Published online by Cambridge University Press: 05 June 2012
The nineteenth century brought great changes to the states in the Nigerian region. Although social formations within the various geographical regions remained diverse, several relatively large, centralized states came to dominate geopolitical and economic dynamics during this time period. In the northern savanna zones, the Islamic jihad of Usman dan Fodio led to the establishment of the Sokoto Caliphate, an expansive state that brought under one government all the Hausa states, as well as some former provinces of Borno and lands that had once been under the control of Oyo and the Jukun states, in the south and southeast respectively.

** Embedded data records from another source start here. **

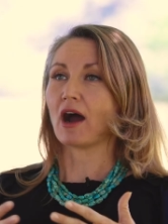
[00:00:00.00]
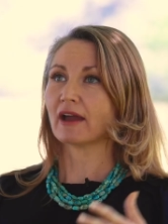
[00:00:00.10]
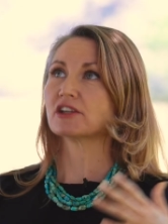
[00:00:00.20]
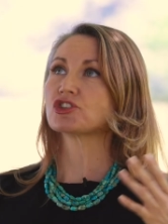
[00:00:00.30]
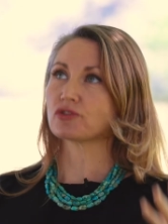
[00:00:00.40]

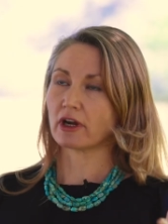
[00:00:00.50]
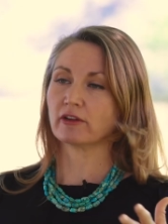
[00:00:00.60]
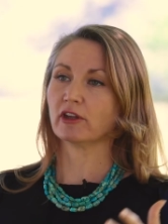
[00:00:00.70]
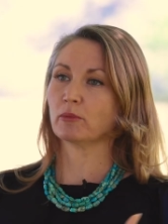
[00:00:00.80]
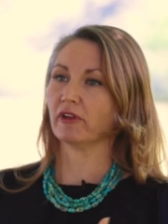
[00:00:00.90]
I
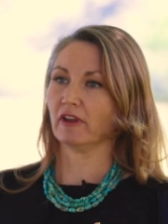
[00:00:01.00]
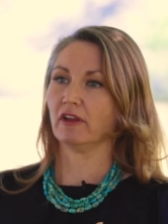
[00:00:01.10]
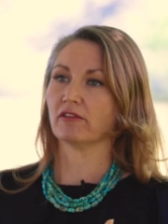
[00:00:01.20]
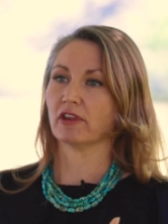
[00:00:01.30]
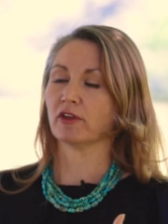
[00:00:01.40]
strongly
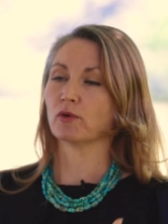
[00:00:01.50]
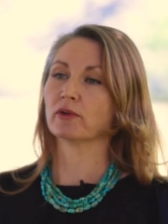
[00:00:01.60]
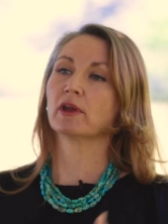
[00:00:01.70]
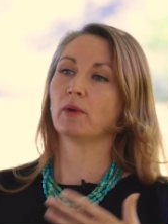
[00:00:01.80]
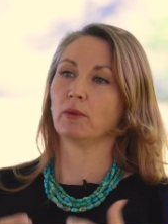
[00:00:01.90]
believe that the
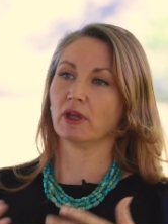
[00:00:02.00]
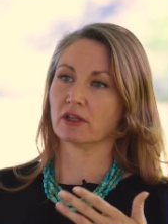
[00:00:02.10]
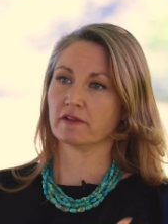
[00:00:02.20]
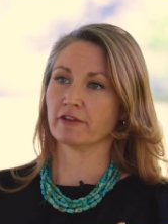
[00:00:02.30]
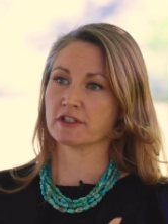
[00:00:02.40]
only way we
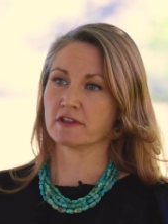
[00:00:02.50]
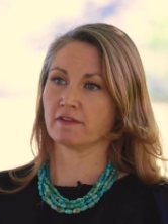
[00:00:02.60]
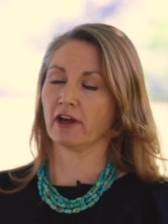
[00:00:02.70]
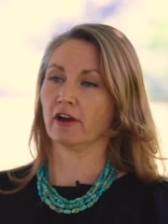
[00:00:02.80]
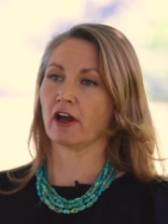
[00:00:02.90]
can
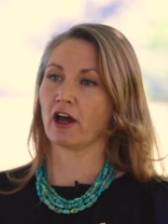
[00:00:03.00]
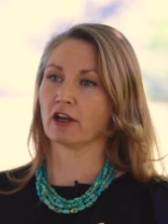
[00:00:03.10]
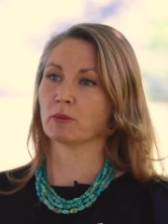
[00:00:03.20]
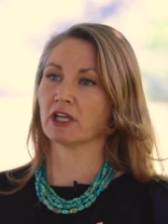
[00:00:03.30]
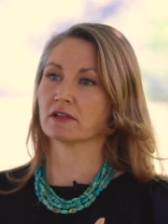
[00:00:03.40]
diversify our
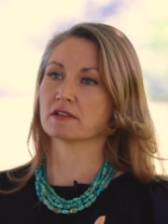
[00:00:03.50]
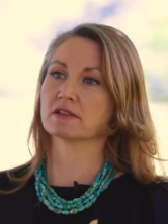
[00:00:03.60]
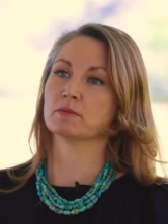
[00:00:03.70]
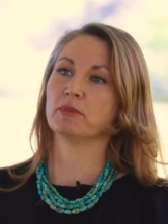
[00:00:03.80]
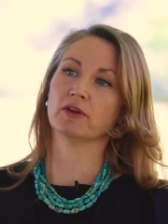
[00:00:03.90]
economy
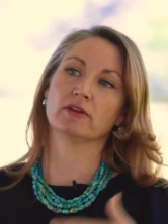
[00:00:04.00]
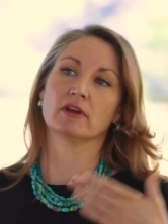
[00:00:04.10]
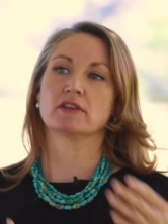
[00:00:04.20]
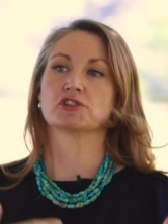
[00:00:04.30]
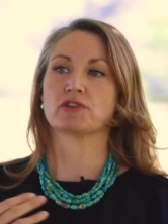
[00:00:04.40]
is to build
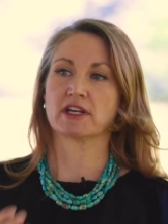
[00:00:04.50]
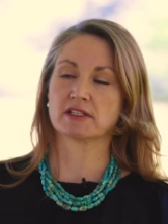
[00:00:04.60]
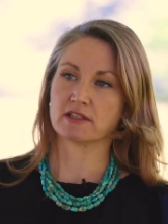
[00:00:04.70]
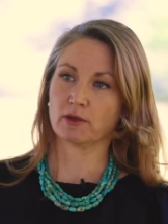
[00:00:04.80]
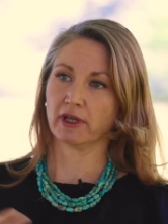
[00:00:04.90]
on the
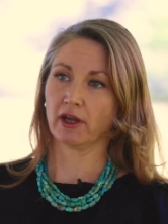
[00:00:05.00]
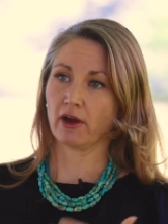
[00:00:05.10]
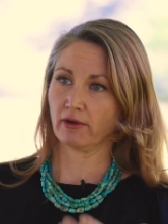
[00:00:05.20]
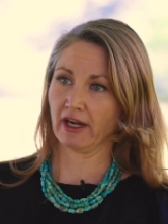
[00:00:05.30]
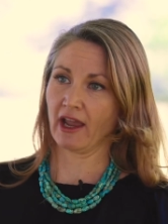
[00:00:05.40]
strengths that we
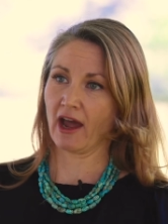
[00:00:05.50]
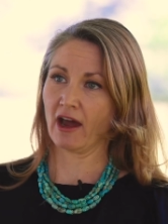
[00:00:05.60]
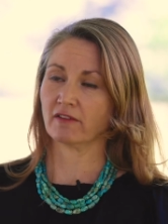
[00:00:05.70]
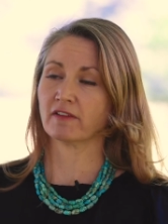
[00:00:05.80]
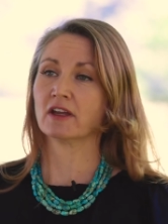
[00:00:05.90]
already
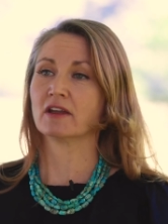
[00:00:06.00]
have.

Although dan Fodio and his successors were never able to implement the ideal Islamic state that they sought to build, they had nevertheless reconfigured the political and cultural landscape of the northern savanna towards a primary identification with Islam by the time British colonial forces sacked Sokoto in 1903.
In the southern region of the greater Nigerian area, political and economic transformations occurred as well. In the southwest, the empire of Oyo fell in the early nineteenth century, ushering in an age of intraregional warfare as new Yoruba states fought for dominance over the areas that had previously been stabilized by the rule of the alafin. Simultaneously, the British abolition of the slave trade in 1807 led to an overt attempt to redirect trade away from human cargo and towards items of “legitimate” commerce.